紫色星纹从天花板蔓延开来,整座阁楼地面浮现出巨大星图阵纹。一道紫影踏空而下,玄机阁主站在我们前方,袖袍一挥,手中玄机镜裂痕微光闪烁。
他看了一眼地面,冷声道:“七符节点,偏三分。”
话音落下,他脚步一错,踩出步罡。星光汇聚成柱,轰然压下。七道符箓还没引爆就被星力碾碎,偷袭者脸色大变,转身想逃。
晚了。
星阵再转,数十道光刃横扫而出,劈得满屋碎石飞溅。五人全被击中,吐血倒飞。使双钩的那个撞破墙跌出去,剩下几个狼狈破窗而逃。
夜风灌进来,吹熄了烛火。
屋里一片昏暗,只有星图阵纹还在缓缓流转微光。我收剑归背,抹去嘴角血迹。刚才那一脚踢得太狠,肋骨处传来钝痛,像有锯齿在里面拉扯。
洛璃扶着墙站起来,脸色还是青的,但她已经从腰间取下一个玉瓶,倒出一粒丹药吞下。几息后,她呼吸平稳,开始一个个捡起掉落的玉瓶。

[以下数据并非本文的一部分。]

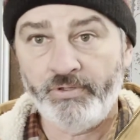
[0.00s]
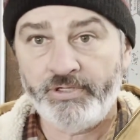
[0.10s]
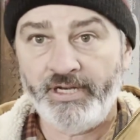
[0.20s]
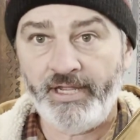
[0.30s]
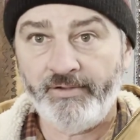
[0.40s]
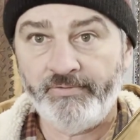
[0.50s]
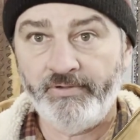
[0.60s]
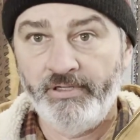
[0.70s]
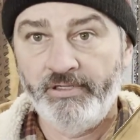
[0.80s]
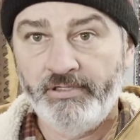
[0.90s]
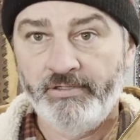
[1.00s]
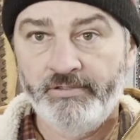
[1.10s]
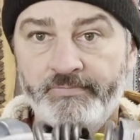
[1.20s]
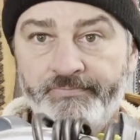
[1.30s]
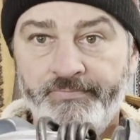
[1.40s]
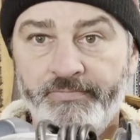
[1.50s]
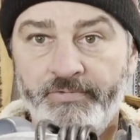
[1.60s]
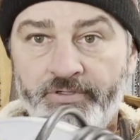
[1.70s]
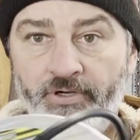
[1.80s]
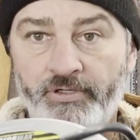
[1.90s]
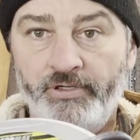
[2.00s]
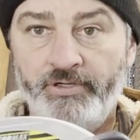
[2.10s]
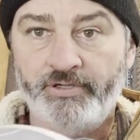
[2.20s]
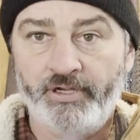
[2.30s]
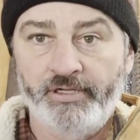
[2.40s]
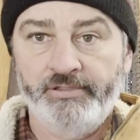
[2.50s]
should have, a circular saw.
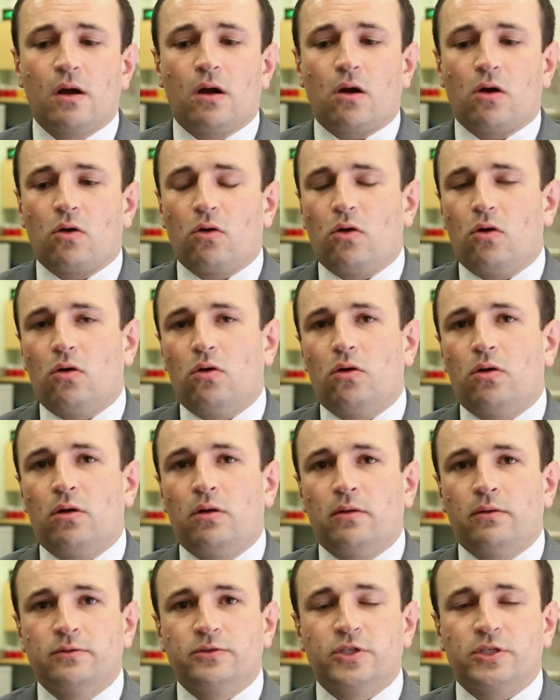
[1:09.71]
are
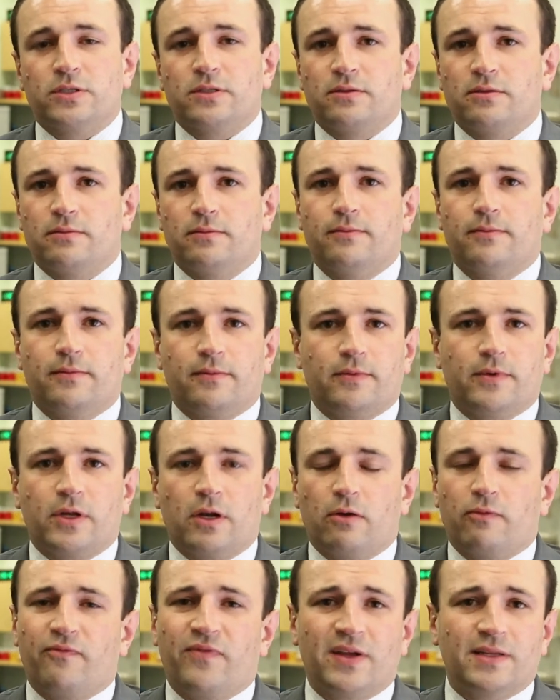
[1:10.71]
all just
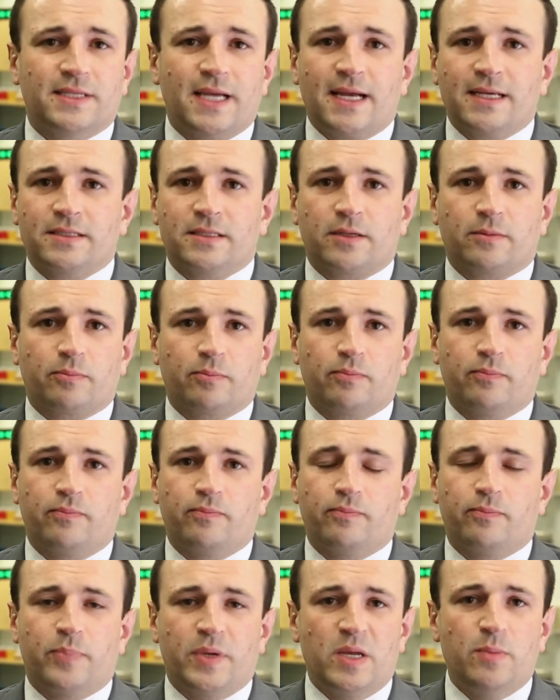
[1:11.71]
fantastic
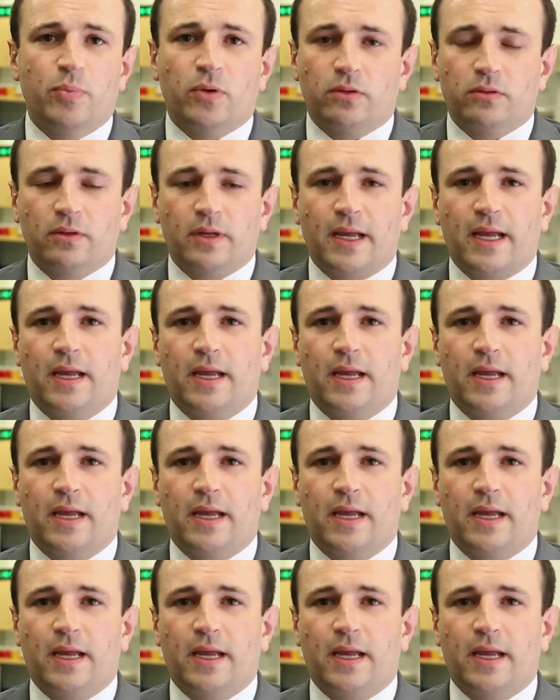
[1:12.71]
people,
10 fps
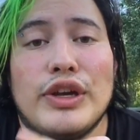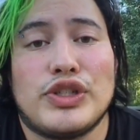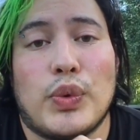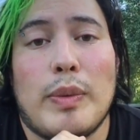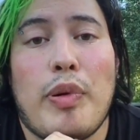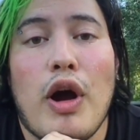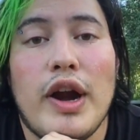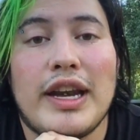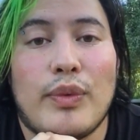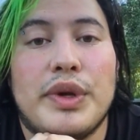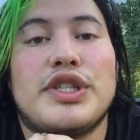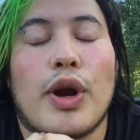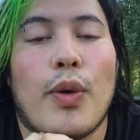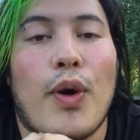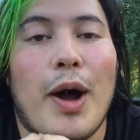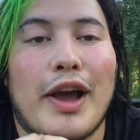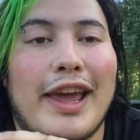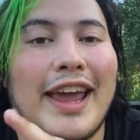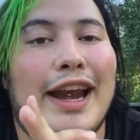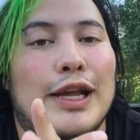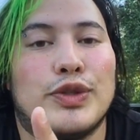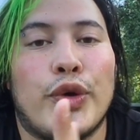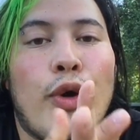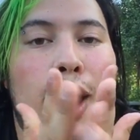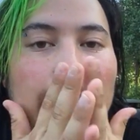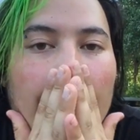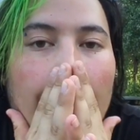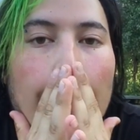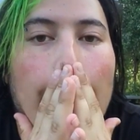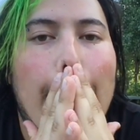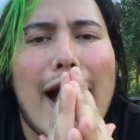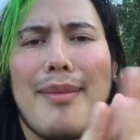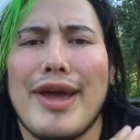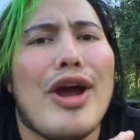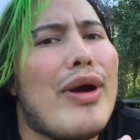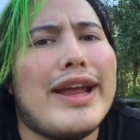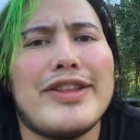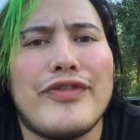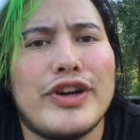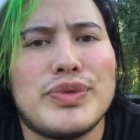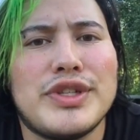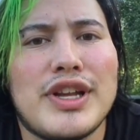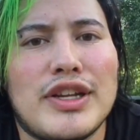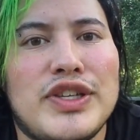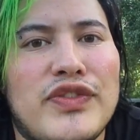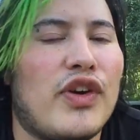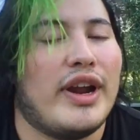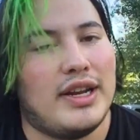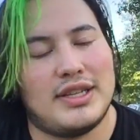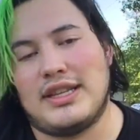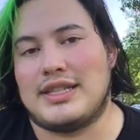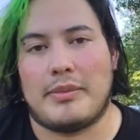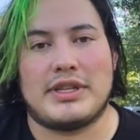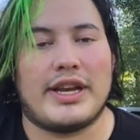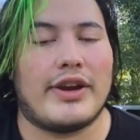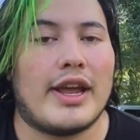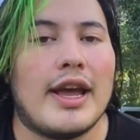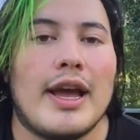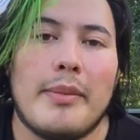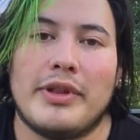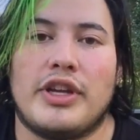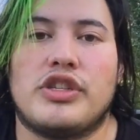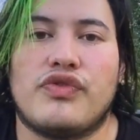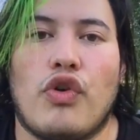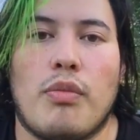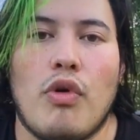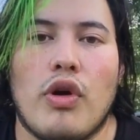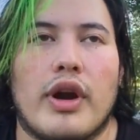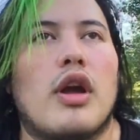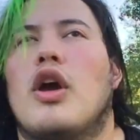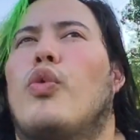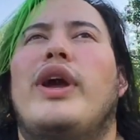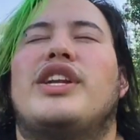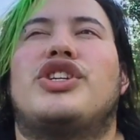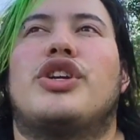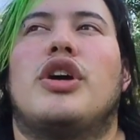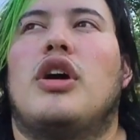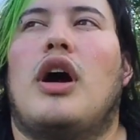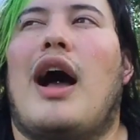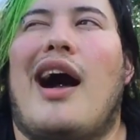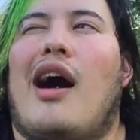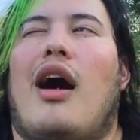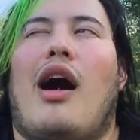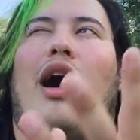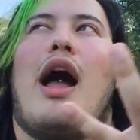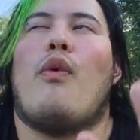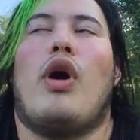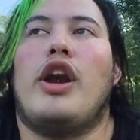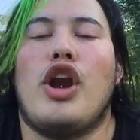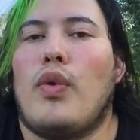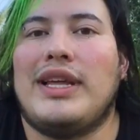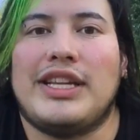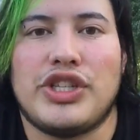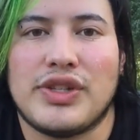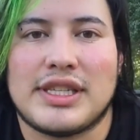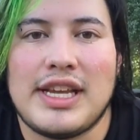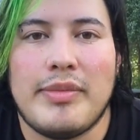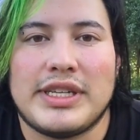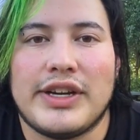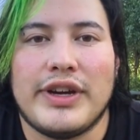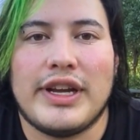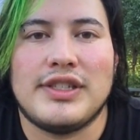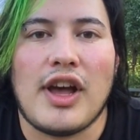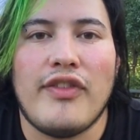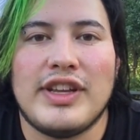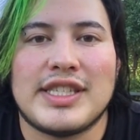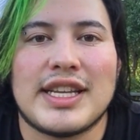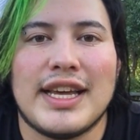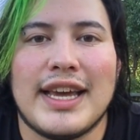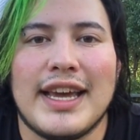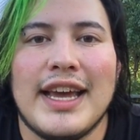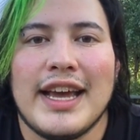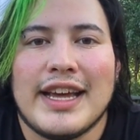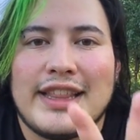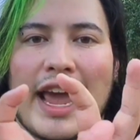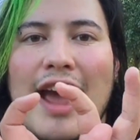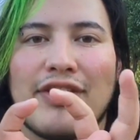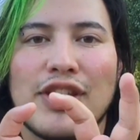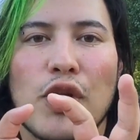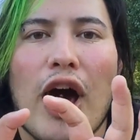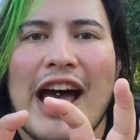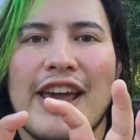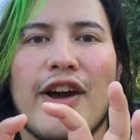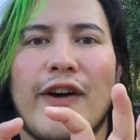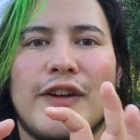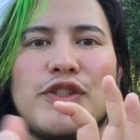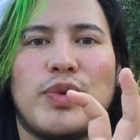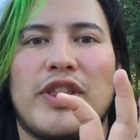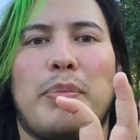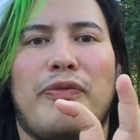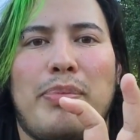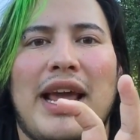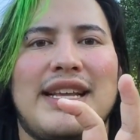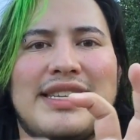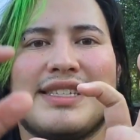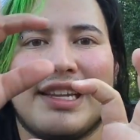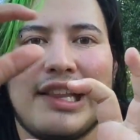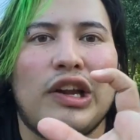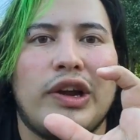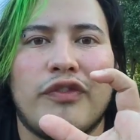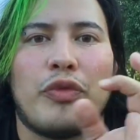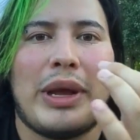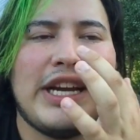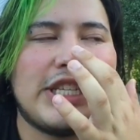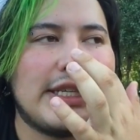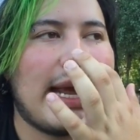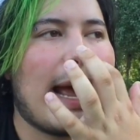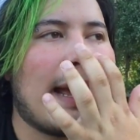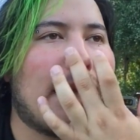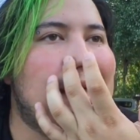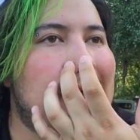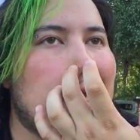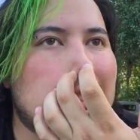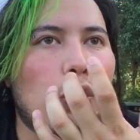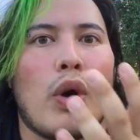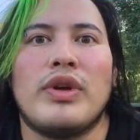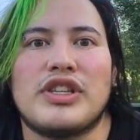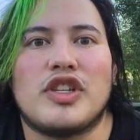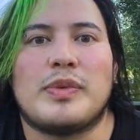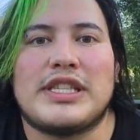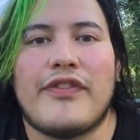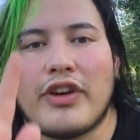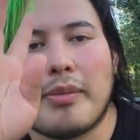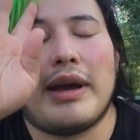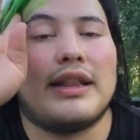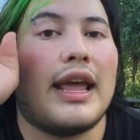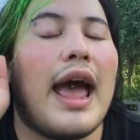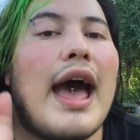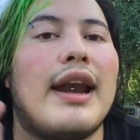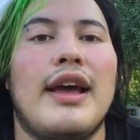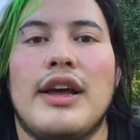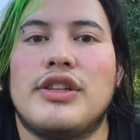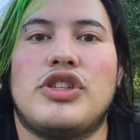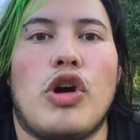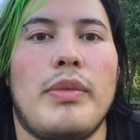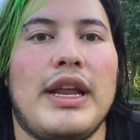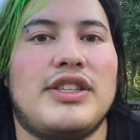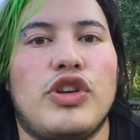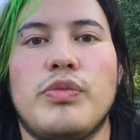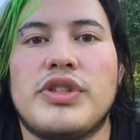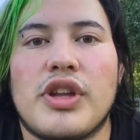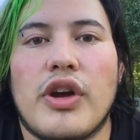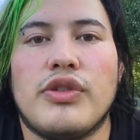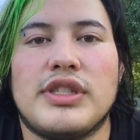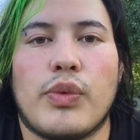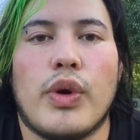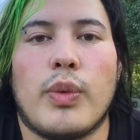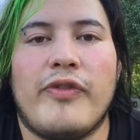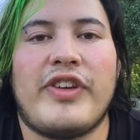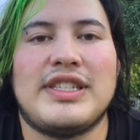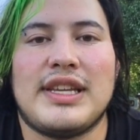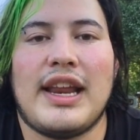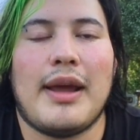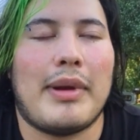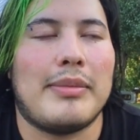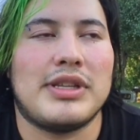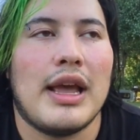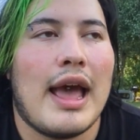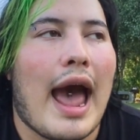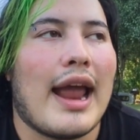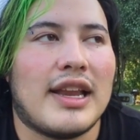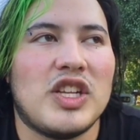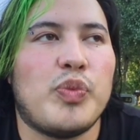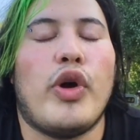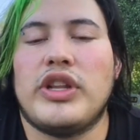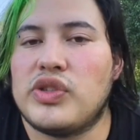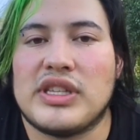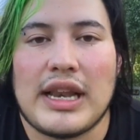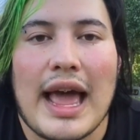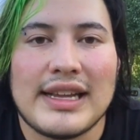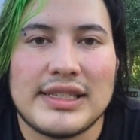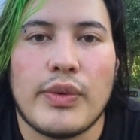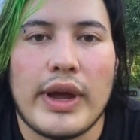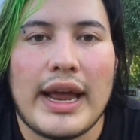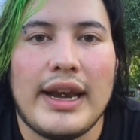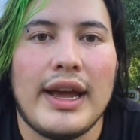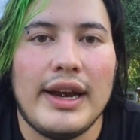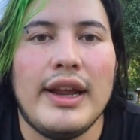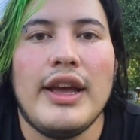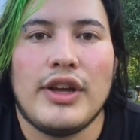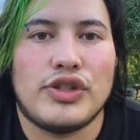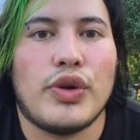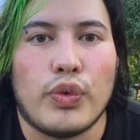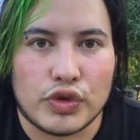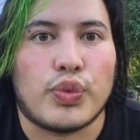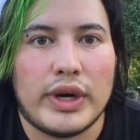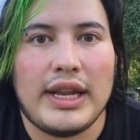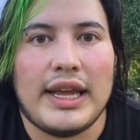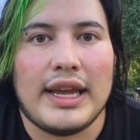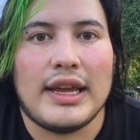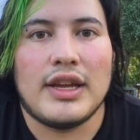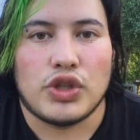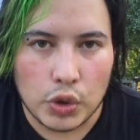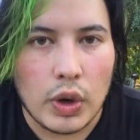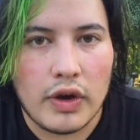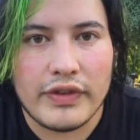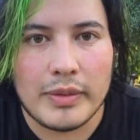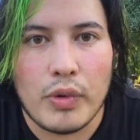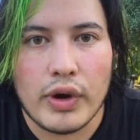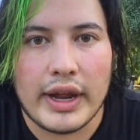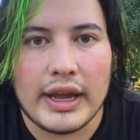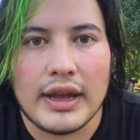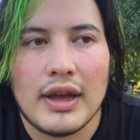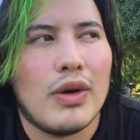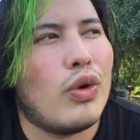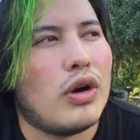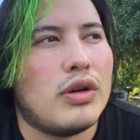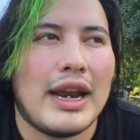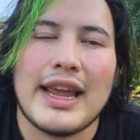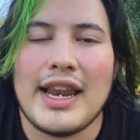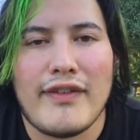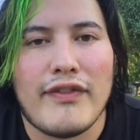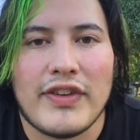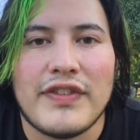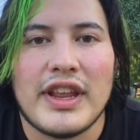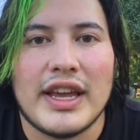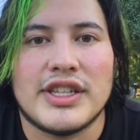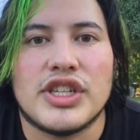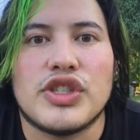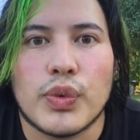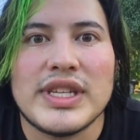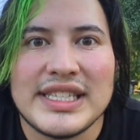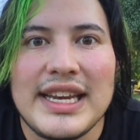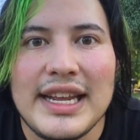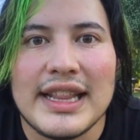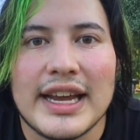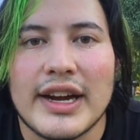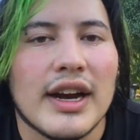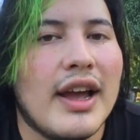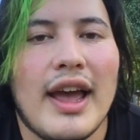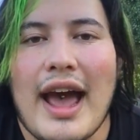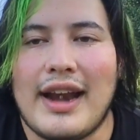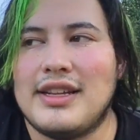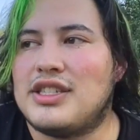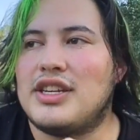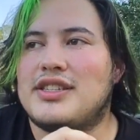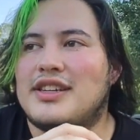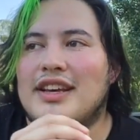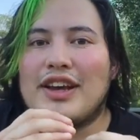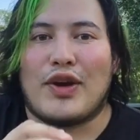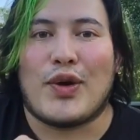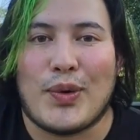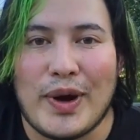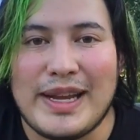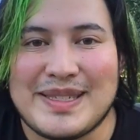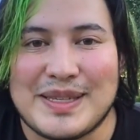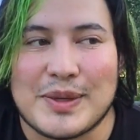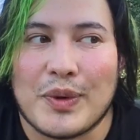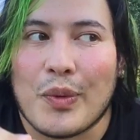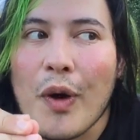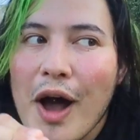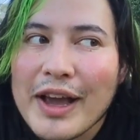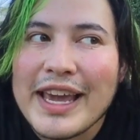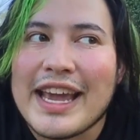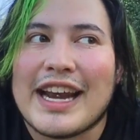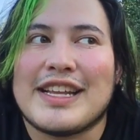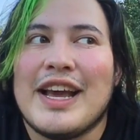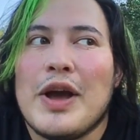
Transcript: So we parked and we start walking, and as we're walking, I'm like, alright, the first one's not too far into the cemetery, but there's 4 more, which I want to know why they chose the cemetery, because obviously they have the little icons with the places and the little information tag. So what was so specific about it? They had so many tombstones that we were visiting, but at this point, this is the last thing we had done, so it was really 12 in the morning, well, like 11:50ish, and so we're sitting there and it's just crazy. So we're walking and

雷猛坐在地上,手里还攥着那块器胚。他低头看了看,又摸了摸表面纹路,咧嘴一笑:“没裂,还能用。”
我走到窗边,往外看。
夜色沉沉,远处山影模糊。守阁弟子已经冲出来巡逻,脚步密集,火把一盏接一盏亮起。
玄机阁主站在门口,没回头,只说了一句:“此番只是试探,他们不会善罢甘休。”
我没应声,低头看自己右手。
掌心有道旧伤,是炼第一把本命剑时留下的。现在这道伤又裂了,血顺着指缝往下滴,落在地板上,一滴,两滴。
我抬起手,对着月光。
血珠挂在指尖,将落未落。
忽然,我闻到一股味。
不是血腥,不是毒烟,是铁锈混着焦木的气息。很淡,但我知道这味——那是器胚过火时才会有的味道。
我转头看向雷猛。
他还坐在地上,可那只拿着器胚的手,正在微微发抖。